Now in April 1947 I had the good fortune to meet one of my oldest and dearest friends, a colonel in Intelligence who, for obvious reasons, must remain anonymous, although he is supposed to be in retirement now and wears civilian clothes, elegantly cut in the narrow-sleeved style of the late nineteen-twenties, and rather the worse for wear. The Colonel is in many ways a romantic character, something like Rudyard Kipling’s Strickland Sahib. He has played many strange parts in his time, that formidable old warrior; and his quick black eyes, disturbingly Asiatic-looking under the slackly-drooping eyelids, have seen more than you and I will ever see.
He never talks about his work. An Intelligence officer who talks ceases automatically to be an Intelligence officer. A good deal of his conversation is of sport, manly sport – polo, pig-sticking, cricket, rugby football, hunting, and, above all, boxing and wrestling. I imagine that the Colonel, who has lived underground in disguise for so many years of his life, finds relief in the big wide-open games in which a man must meet his opponent face to face yet may, without breaking the rules, play quick tricks.

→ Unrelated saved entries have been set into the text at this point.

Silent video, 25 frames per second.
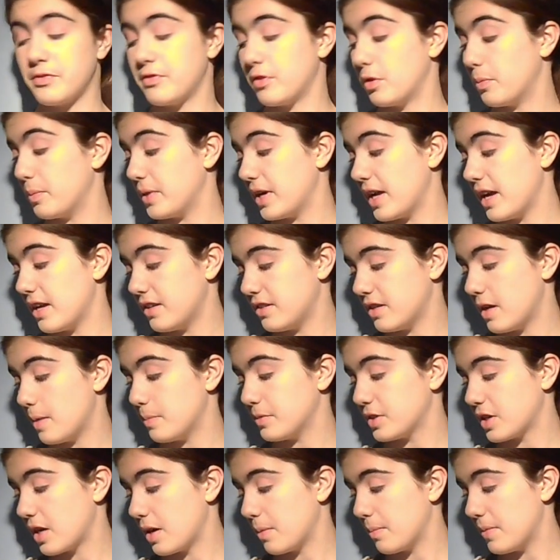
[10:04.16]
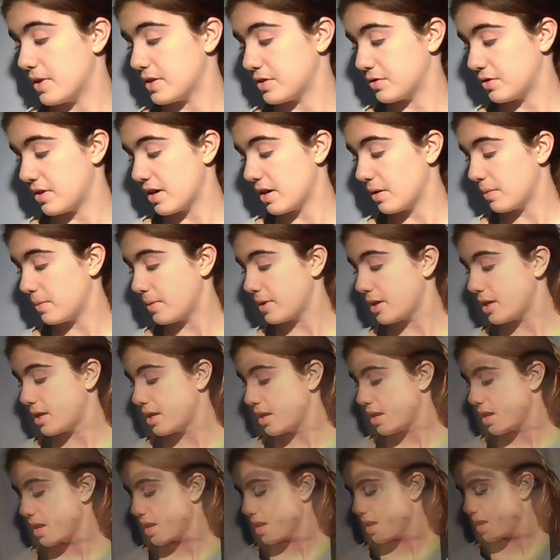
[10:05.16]
to film, but I had time to kind of mess around with it.
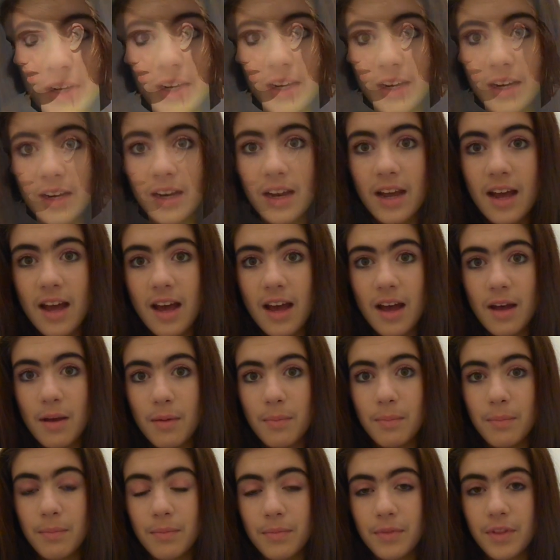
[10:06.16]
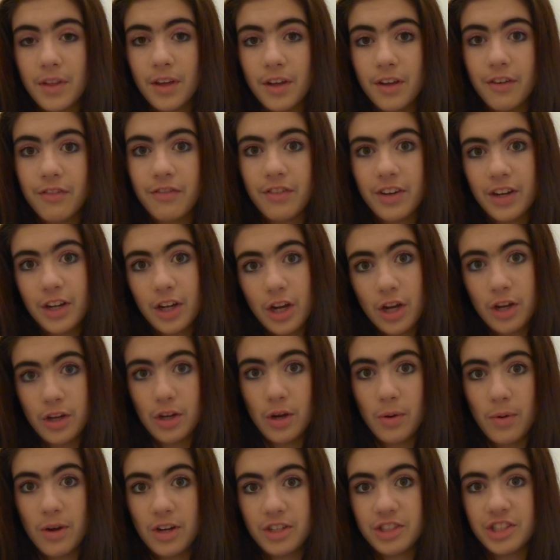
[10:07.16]
I'm filming the video
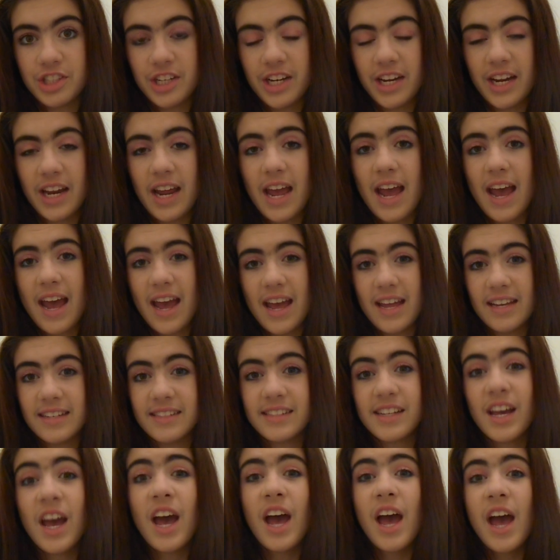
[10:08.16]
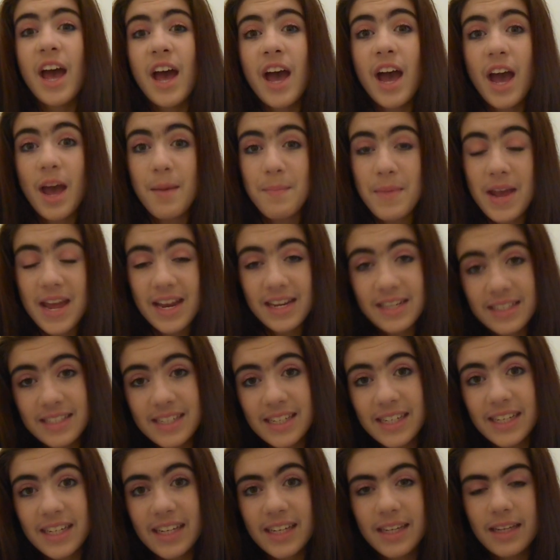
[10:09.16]
you're watching, and I'm
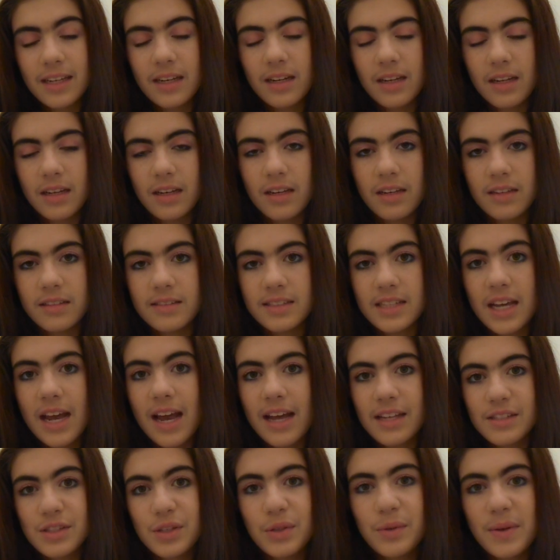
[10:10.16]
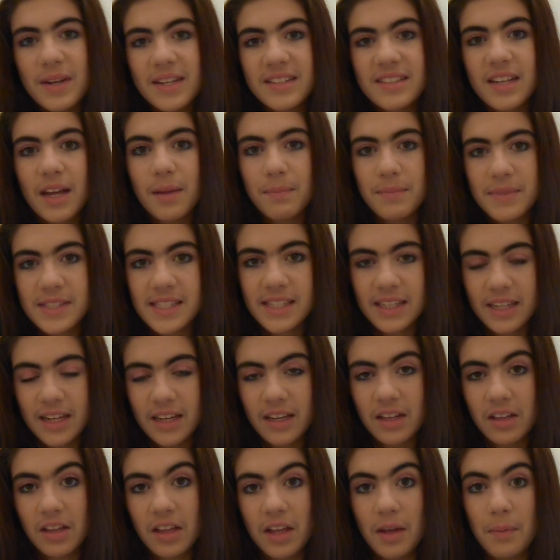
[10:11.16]
editing it, and as always I'm missing
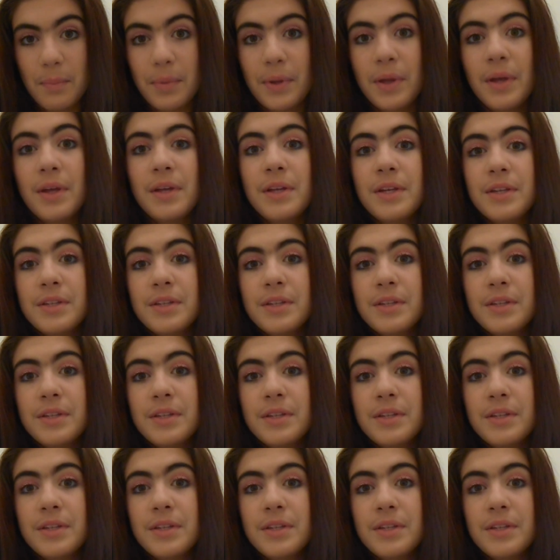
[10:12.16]
a clip.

We were drinking coffee and smoking cigarettes after dinner in my flat and he was talking about oriental wrestling. He touched on wrestling technique among the Afghans and in the Deccan, and spoke with admiration of Gama, the Western Indian wrestler, still a rock-crusher at an age when most men are shivering in slippers by the fire, who beat Zbyszko; remarked on a South-Eastern Indian named Patil who could knock a strong man senseless with the knuckle of his left thumb; and went on to Chinese wrestlers, especially Mongolians, who are tremendously heavy and powerful, and use their feet. A good French-Canadian lumberjack (the Colonel said), accustomed to dancing on rolling logs in a rushing river, could do dreadful things with his legs and feet, like the Tiger of Quebec, who in a scissors-hold killed Big Ted Glass of Detroit. In certain kinds of wrestling size and weight were essential, said the Colonel. The Japanese wrestlers of the heavy sort – the ones that weighed three or four hundred pounds and looked like pigs – those big ones that started on all fours and went through a series of ritual movements; they had to be enormously heavy. In fact the heavier they were the better.